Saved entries
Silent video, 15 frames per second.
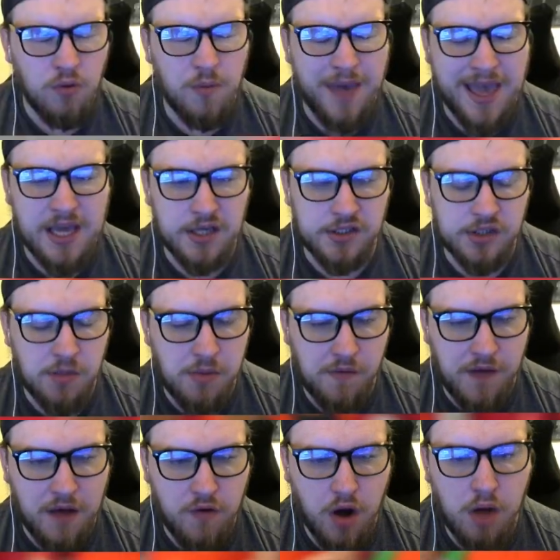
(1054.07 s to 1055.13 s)
make a sub
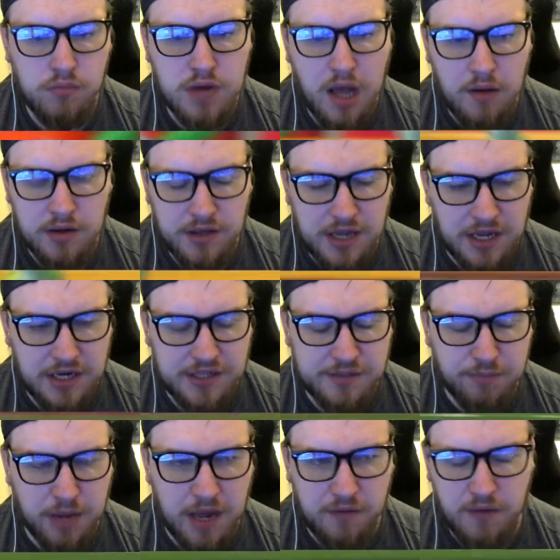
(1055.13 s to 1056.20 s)
of our own now. And Didi's
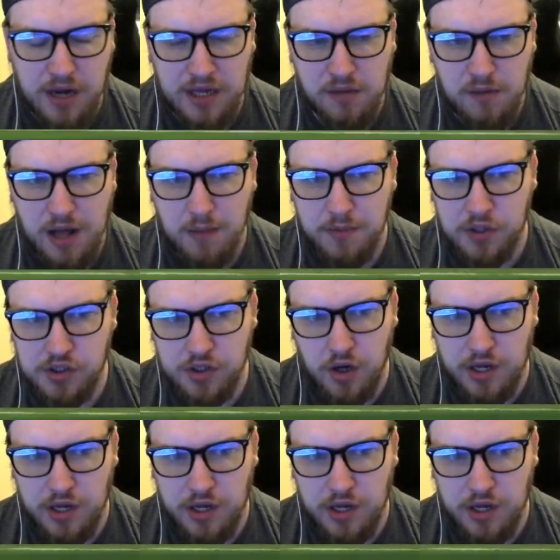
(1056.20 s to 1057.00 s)
played really well, but he's on a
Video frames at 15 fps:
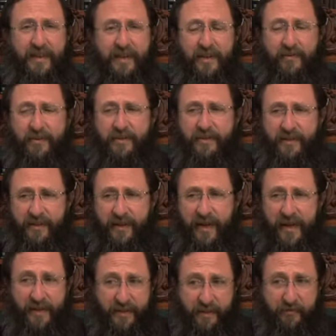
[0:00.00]
that he was,
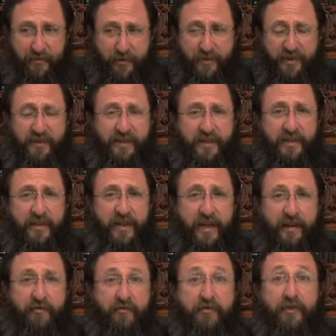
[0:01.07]
as the verses
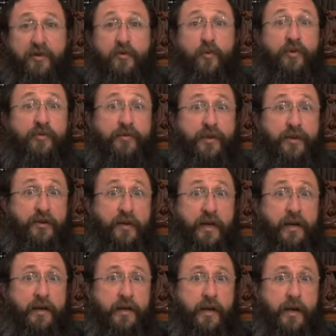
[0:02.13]
indicate, filled with
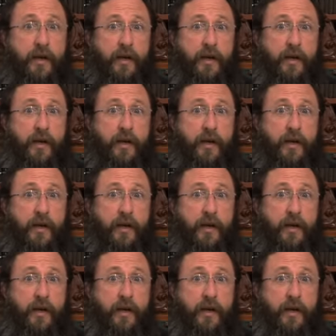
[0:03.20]
regret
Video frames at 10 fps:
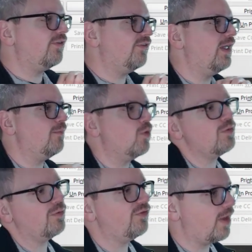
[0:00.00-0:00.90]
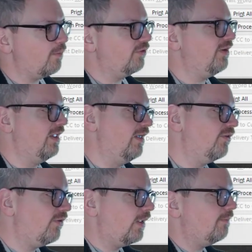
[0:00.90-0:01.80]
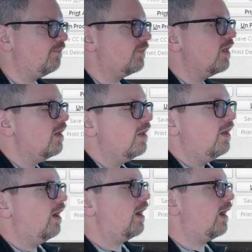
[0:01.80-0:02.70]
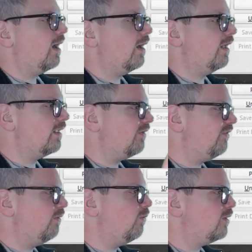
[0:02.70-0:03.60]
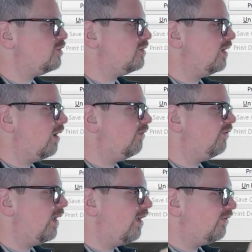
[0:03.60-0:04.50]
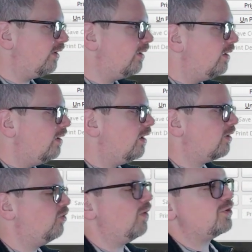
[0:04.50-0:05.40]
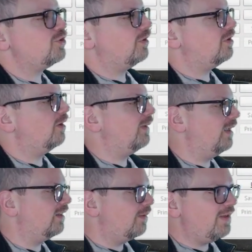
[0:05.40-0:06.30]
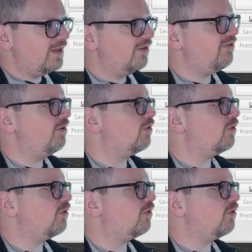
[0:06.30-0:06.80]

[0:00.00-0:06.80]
the same order simultaneously. And I see Rich also has a question coming in. Let me get to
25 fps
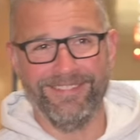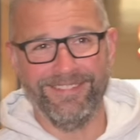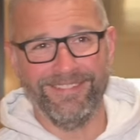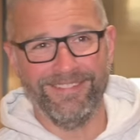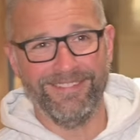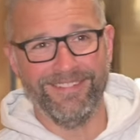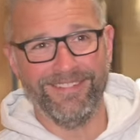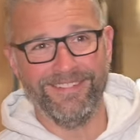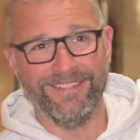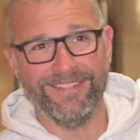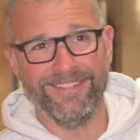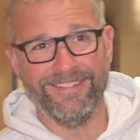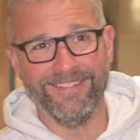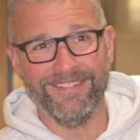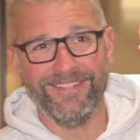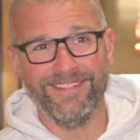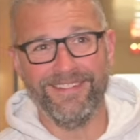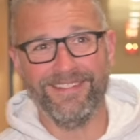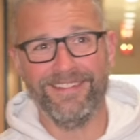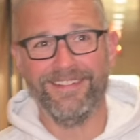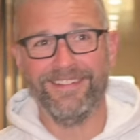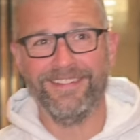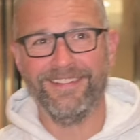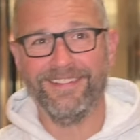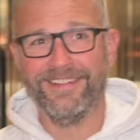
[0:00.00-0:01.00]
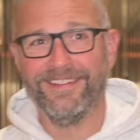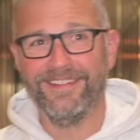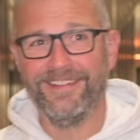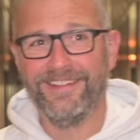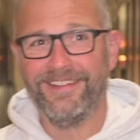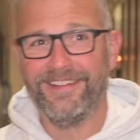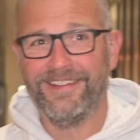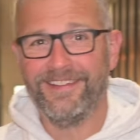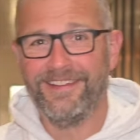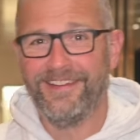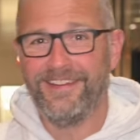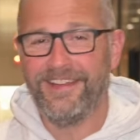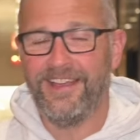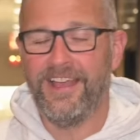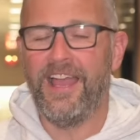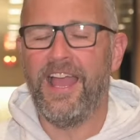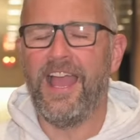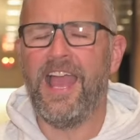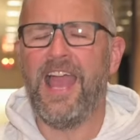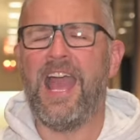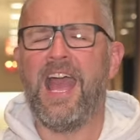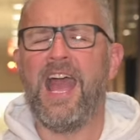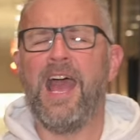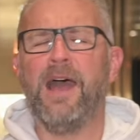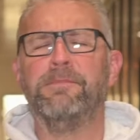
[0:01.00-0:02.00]
Does pineapple belong on pizza?
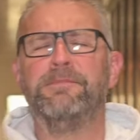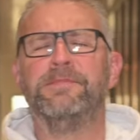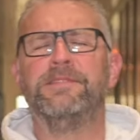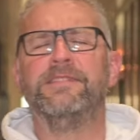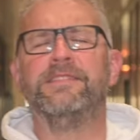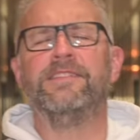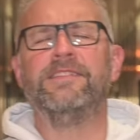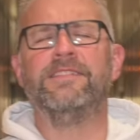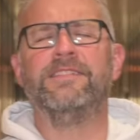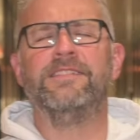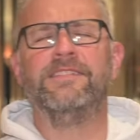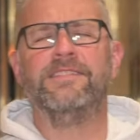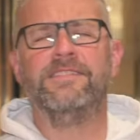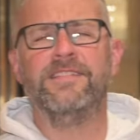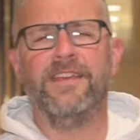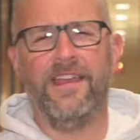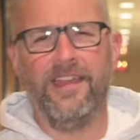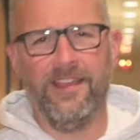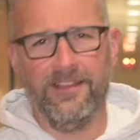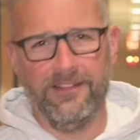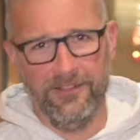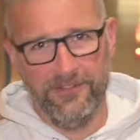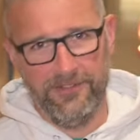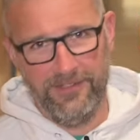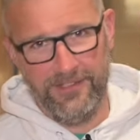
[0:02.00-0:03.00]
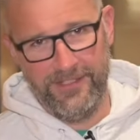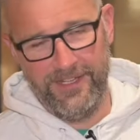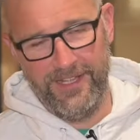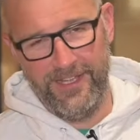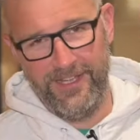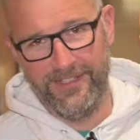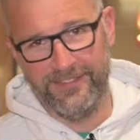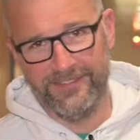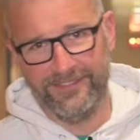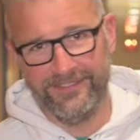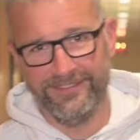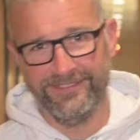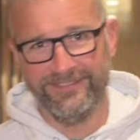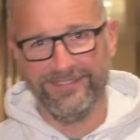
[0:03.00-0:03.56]
Absolutely not.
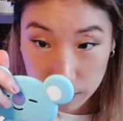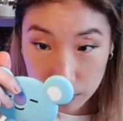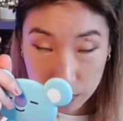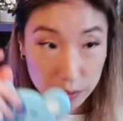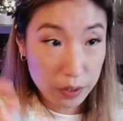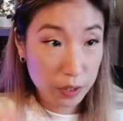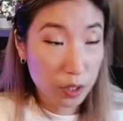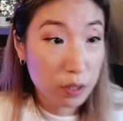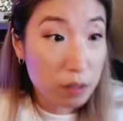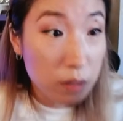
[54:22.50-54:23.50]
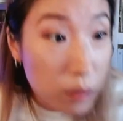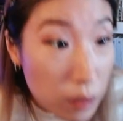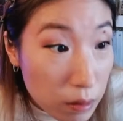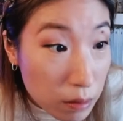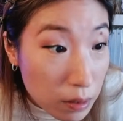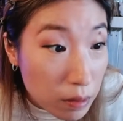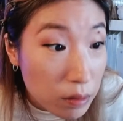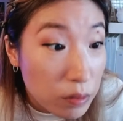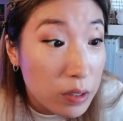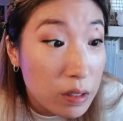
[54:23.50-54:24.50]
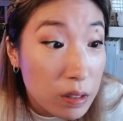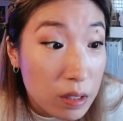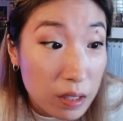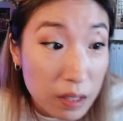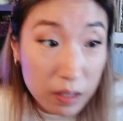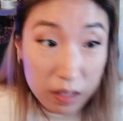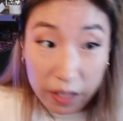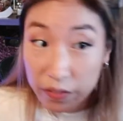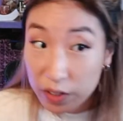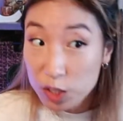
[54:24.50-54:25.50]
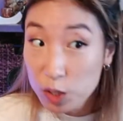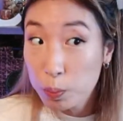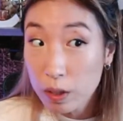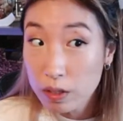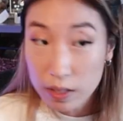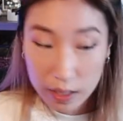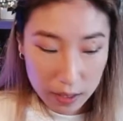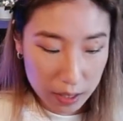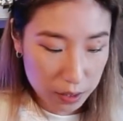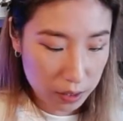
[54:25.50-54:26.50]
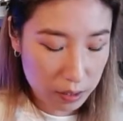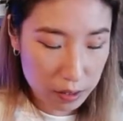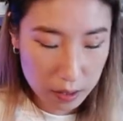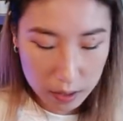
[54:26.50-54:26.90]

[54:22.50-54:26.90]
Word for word: So they're curled I don't know if you can see because I have very sparse eyelashes,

> EXERCISE DETAILS: Search the data above for the word "frames", then gather each line in which it appears.

> EXPECTED ANSWER:
Silent video, 15 frames per second.
Video frames at 15 fps:
Video frames at 10 fps:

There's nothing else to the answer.